7. Remove Damp or Absorbent Materials
With a closet being such a high-risk area for trapping in moisture and humidity, the last thing you need are items in your closet that suck in the moisture or make more moisture to make matters worse.
Things like carpets or rugs in your closet might be a cute accent piece, but you might want to think again before placing one on your closet floor. You should be careful not to store heavily absorbent items like blankets, pillows, towels, etc. in your closet out in the open because they could also trap in some of the humidity, creating a musty smell that will stink up your whole closet and ruining whatever item is the culprit of the unwanted smell.
You also have to be very careful when putting things away in your closet after wearing them, such as boots, shoes or jackets that they aren’t tracking in any additional moisture before you store them.
Be mindful of leaving any damp towels or linens in the closet as well and always make sure blankets or other items you might be storing away are secured and completely dry before placing them in your closet.
This one may seem a little backward but allowing a low-wattage light to burn in your closet for about 6 hours each day could actually help prevent moisture in your closet.
The added heat from the lightbulb, especially if it is positioned closer to the floor, will burn off excess moisture and humidity in the air.
Be careful to position the bulb far enough away from clothing or any other flammable items to prevent any damage and try to time it so you aren’t leaving the light on for too long, causing it to overheat.
9. Storing Items
If you have storage items in your closets, such as boxes, plastic tubs, or other enclosed shelving units, be mindful of where you are placing them. Using wire shelves with space in between the wires rather than placing these items on the floor will allow for more breathing room underneath the items.
Sometimes when items are placed on the floor, depending on how long they are there, they have the ability to trap in moisture underneath them. If you don’t have the ability to add additional shelving for these items and the only place to store them is on the floor of your closet, just make sure you are attending to these items regularly.
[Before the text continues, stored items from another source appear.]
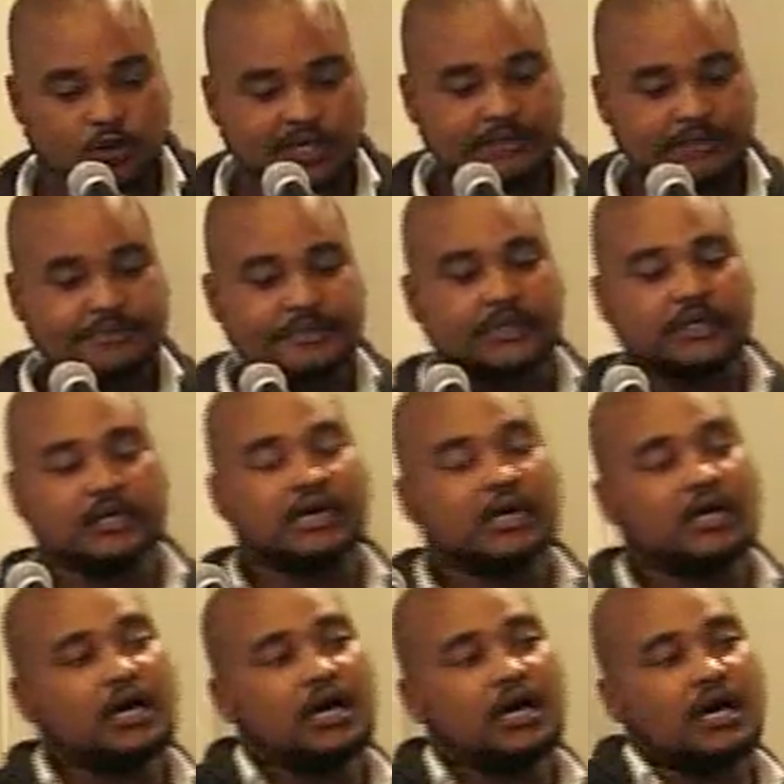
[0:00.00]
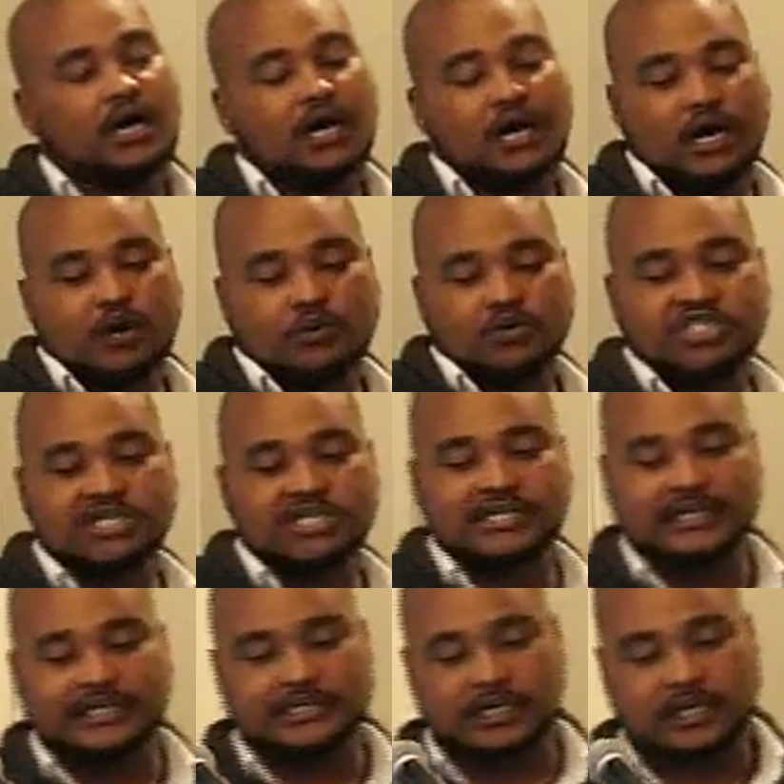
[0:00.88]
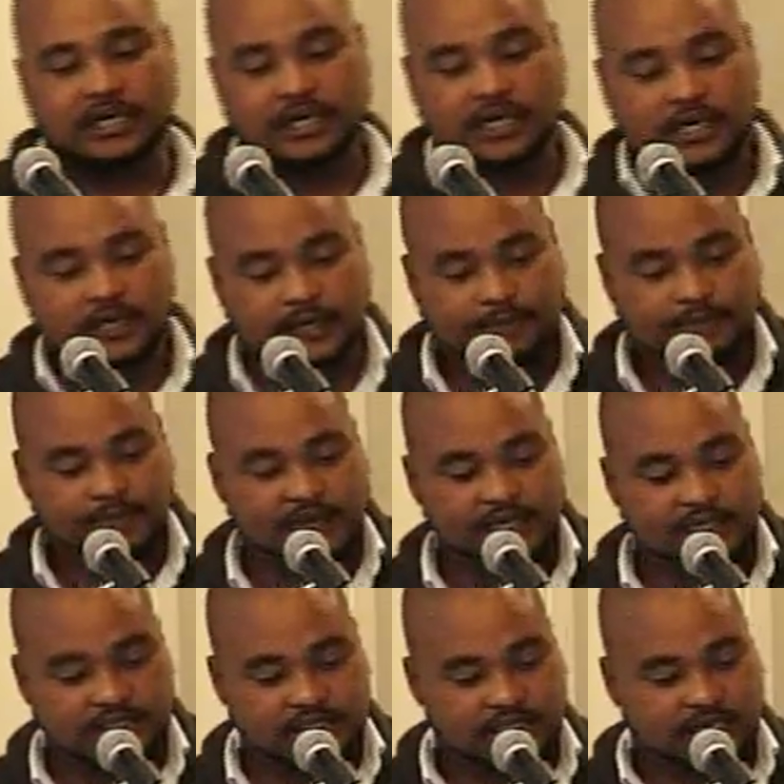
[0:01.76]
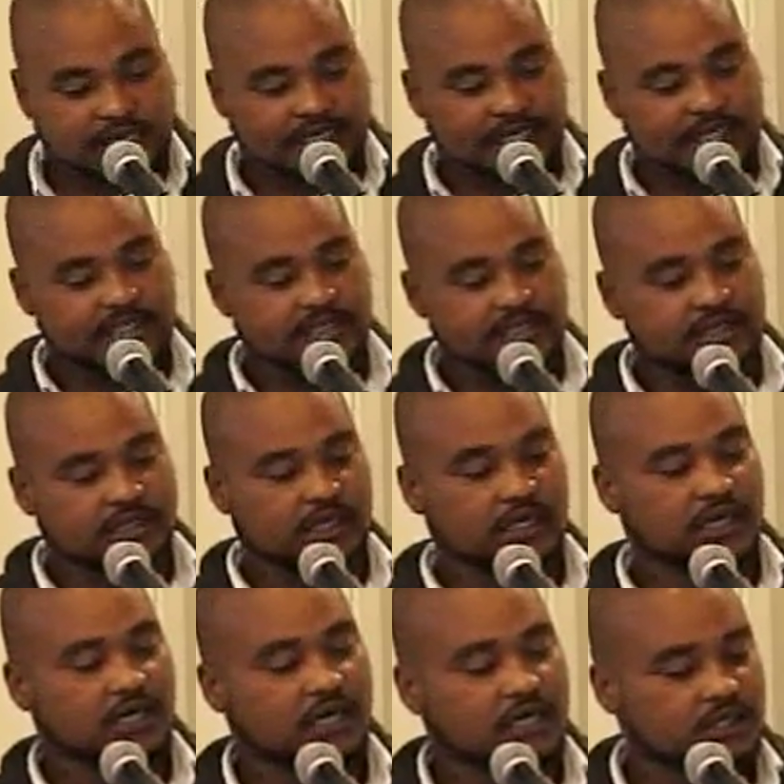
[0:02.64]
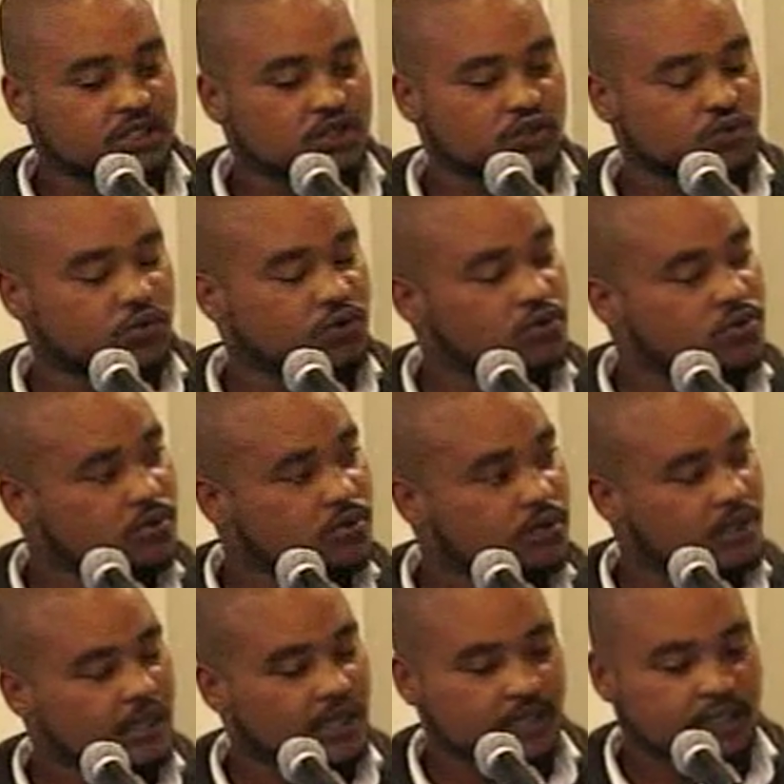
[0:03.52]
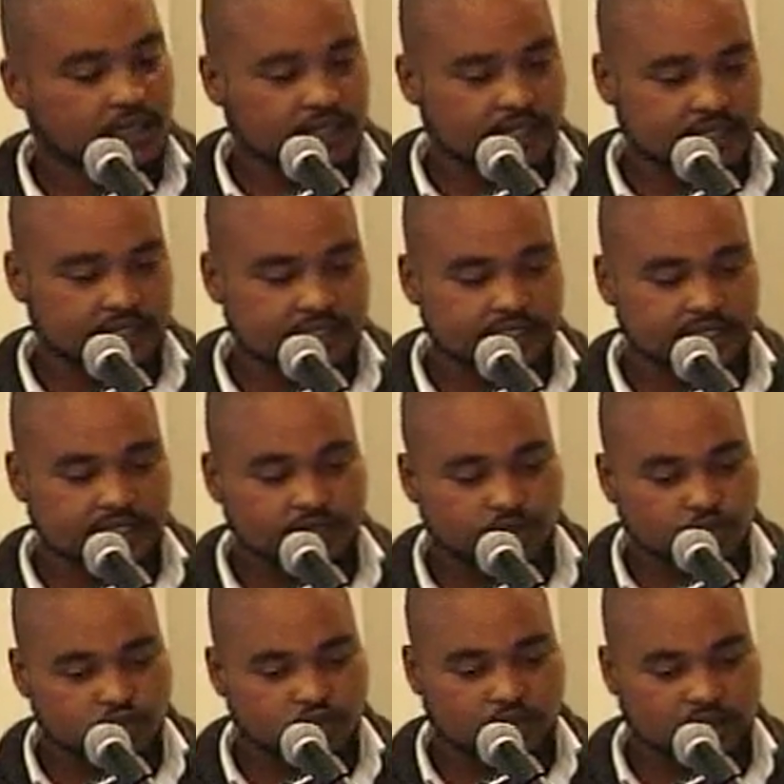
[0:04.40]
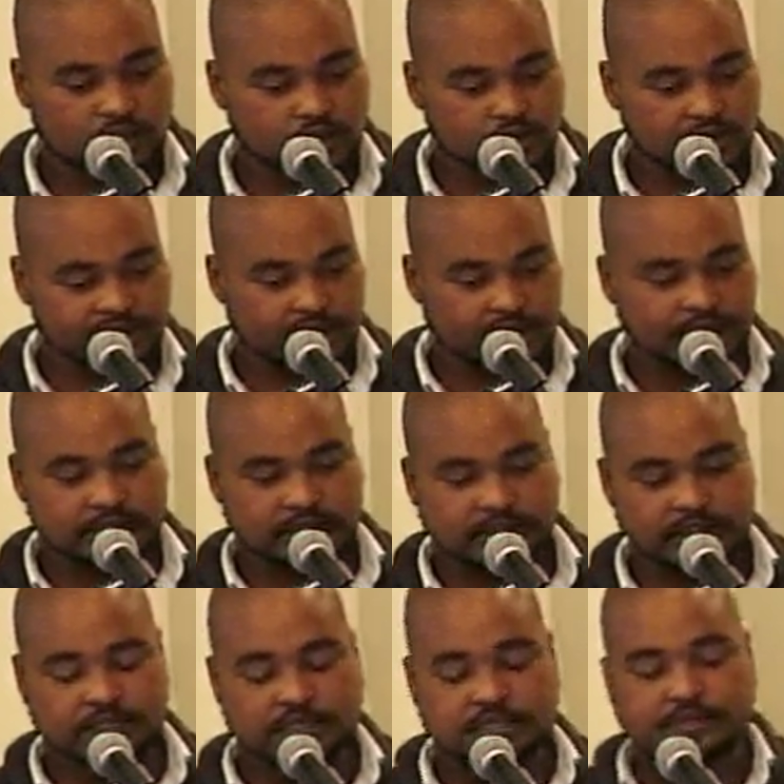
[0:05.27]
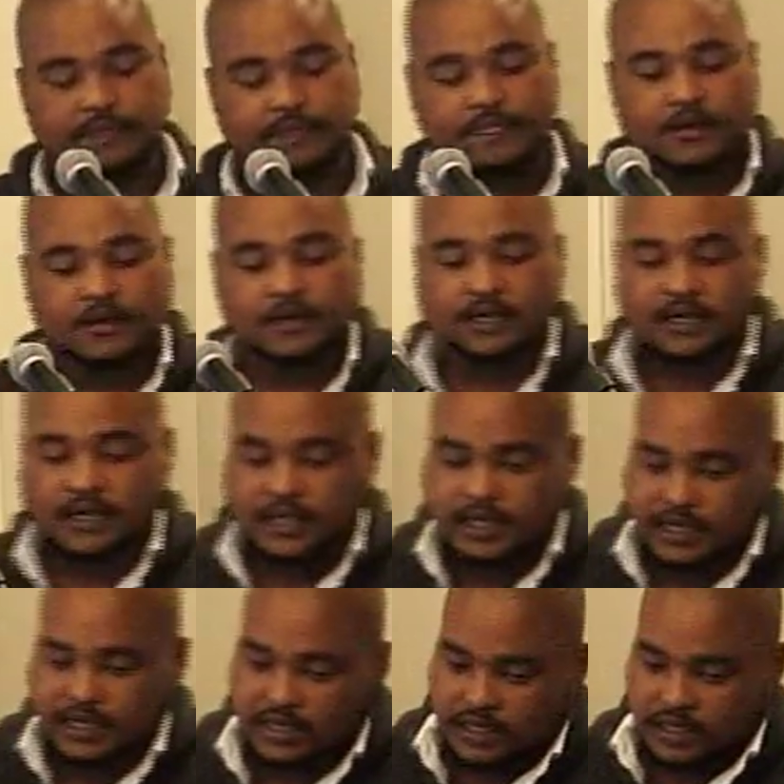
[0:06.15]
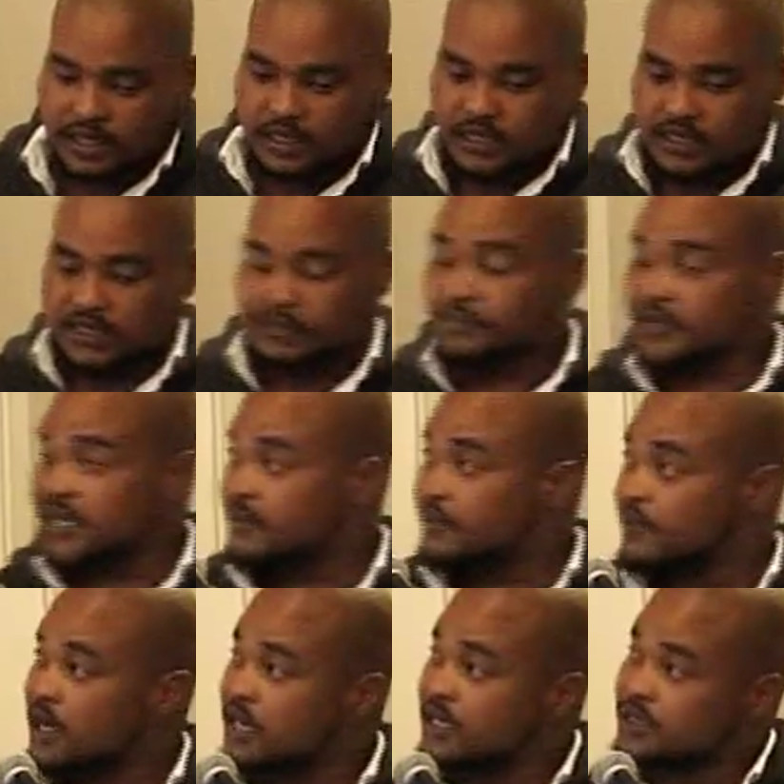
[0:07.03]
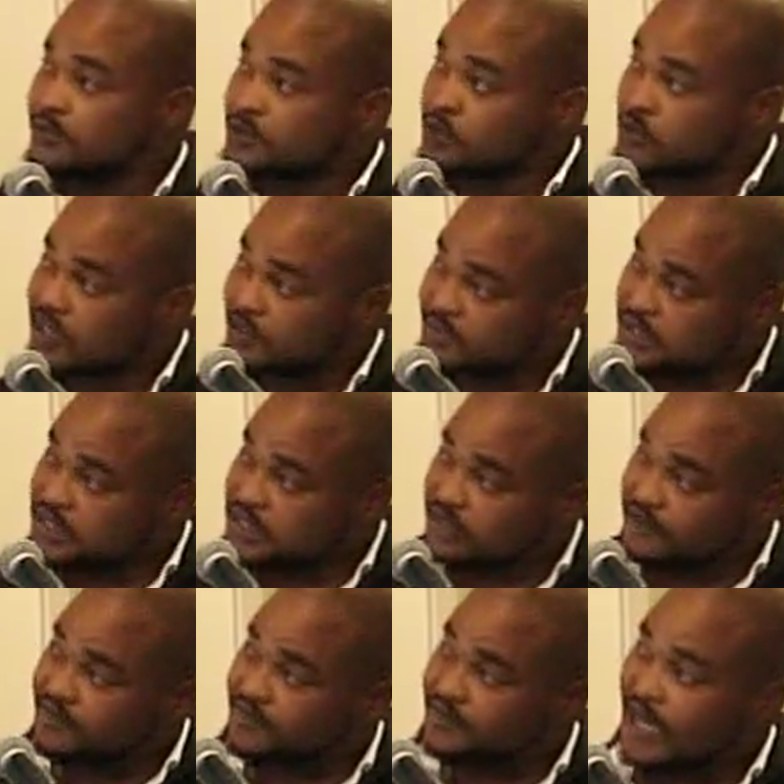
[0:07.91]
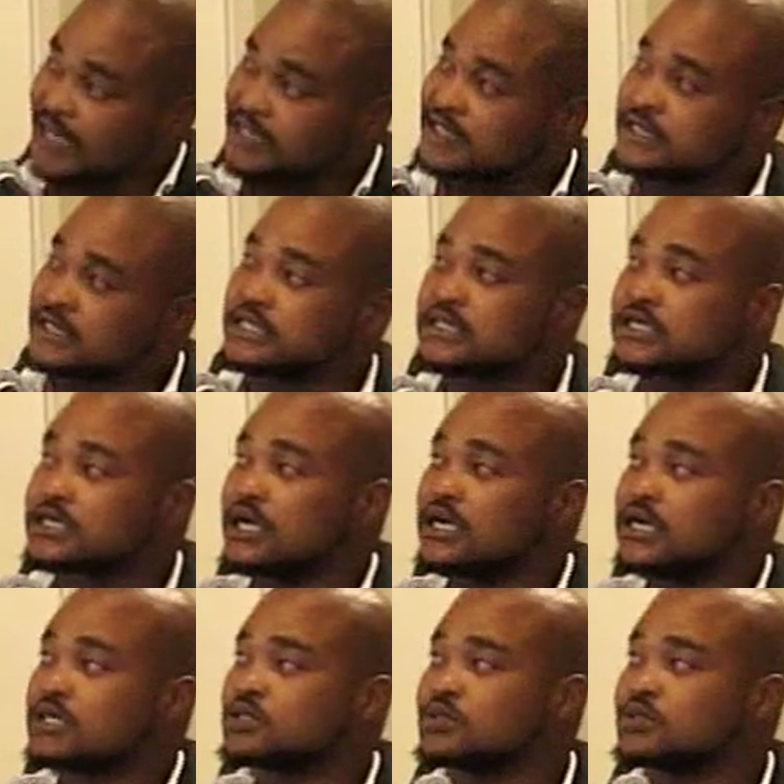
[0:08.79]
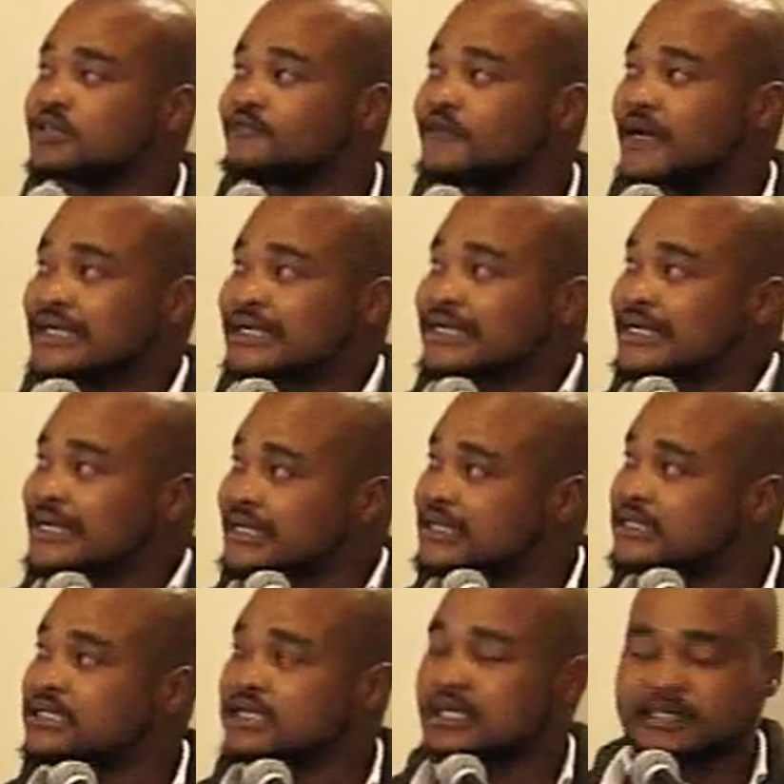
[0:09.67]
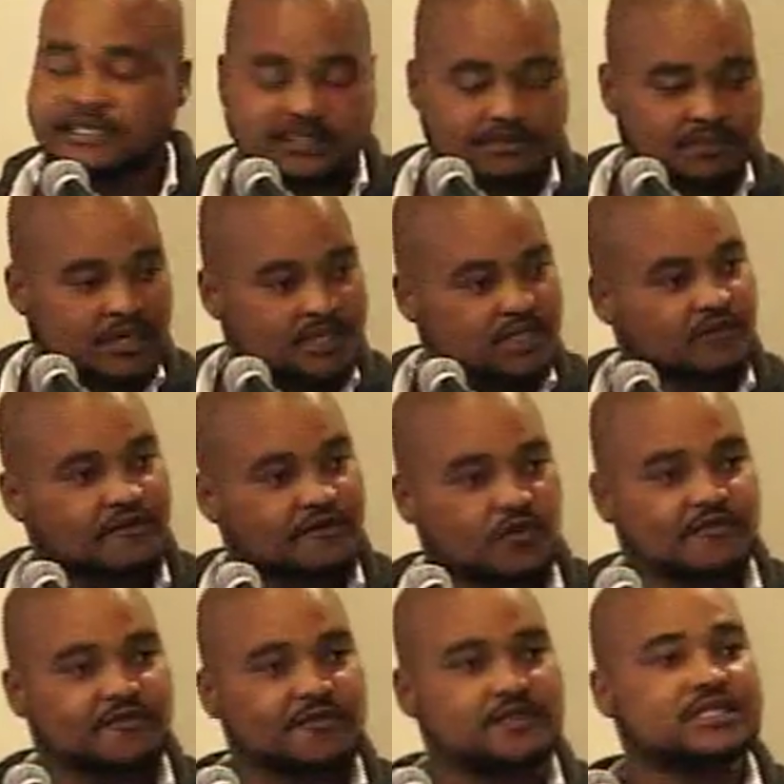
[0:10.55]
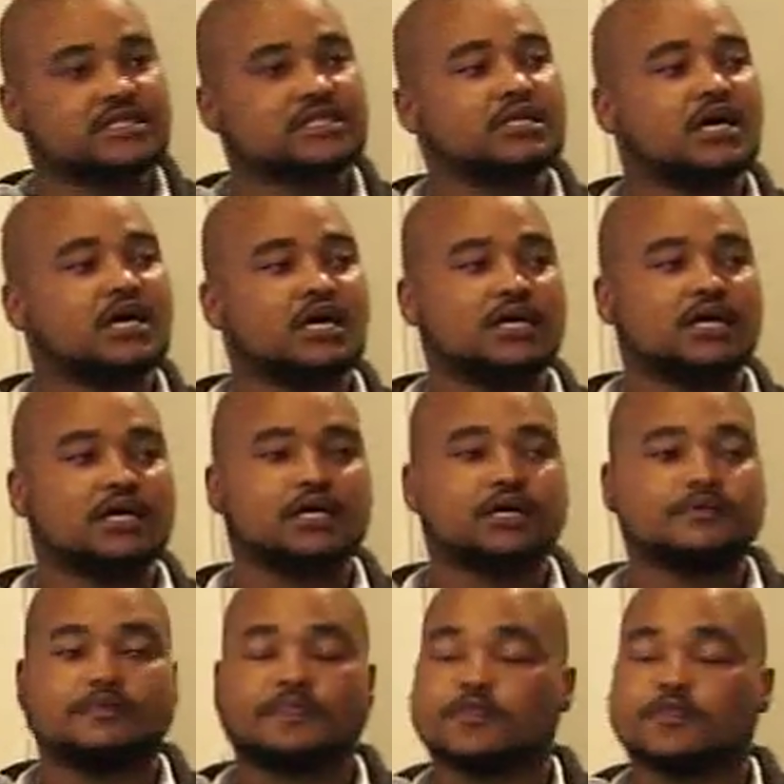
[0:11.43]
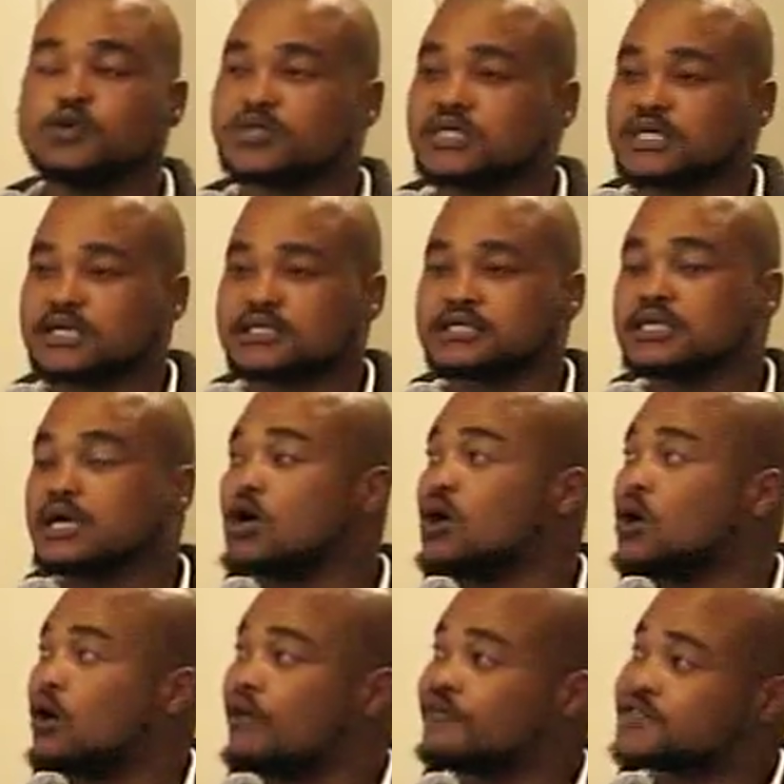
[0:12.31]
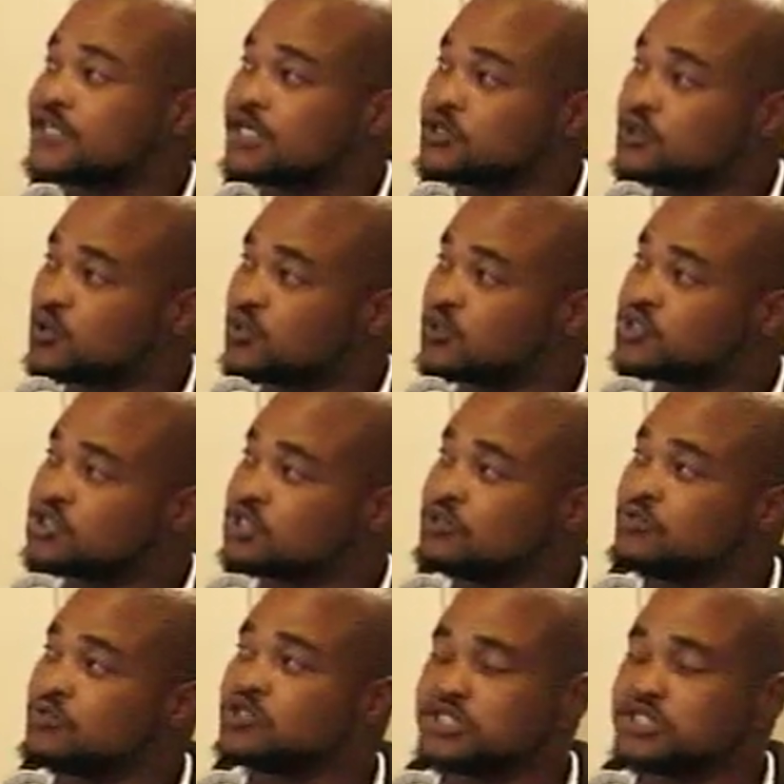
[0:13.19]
program, which is integrated into an accredited module across faculties. The program itself caters to the varying needs and demands of novice users of technology,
It is always good to rotate the items from one area to a different area periodically and regularly clean the floors and enclosed shelving to remove any moisture that might be trapped in corners or underneath. Doing this on a regular basis will ensure your closet stays clean and fresh.
10. Air Fresheners
You can also use different fragrance spheres or air fresheners instead of actual candles for a safer way to keep your closet and its contents smelling nice and clean. Typically, these items last for up to 30 days and have many different scents to choose from.
Essential oils also work great in this way but are careful with heated oil diffusers as they may add moisture to the air and work against you. Automatic spray air fresheners are also a great option to keep your closet smelling fresh.
Just be sure they aren’t positioned directly at any of your clothes to avoid overpowering smells when you go to wear them or any damage the spray can potentially cause to delicate fabrics.
If you would rather be more creative or are on a very tight budget, it is possible to make your own hanging desiccants for your closet simply using a box of chalk. If you take a dozen small pieces of chalk and fasten them at the end with a rubber band, you can tie a ribbon around the rubber band and leave enough to create a loop or long enough tail to tie up in your closet somewhere.
If you hang this from a clothing rack or shelf upside down, the chalk will absorb any moisture in the air and prevent your closet from any mold, mildew, or musky smells. You should switch out the chalk about every 2-3 months for the best results.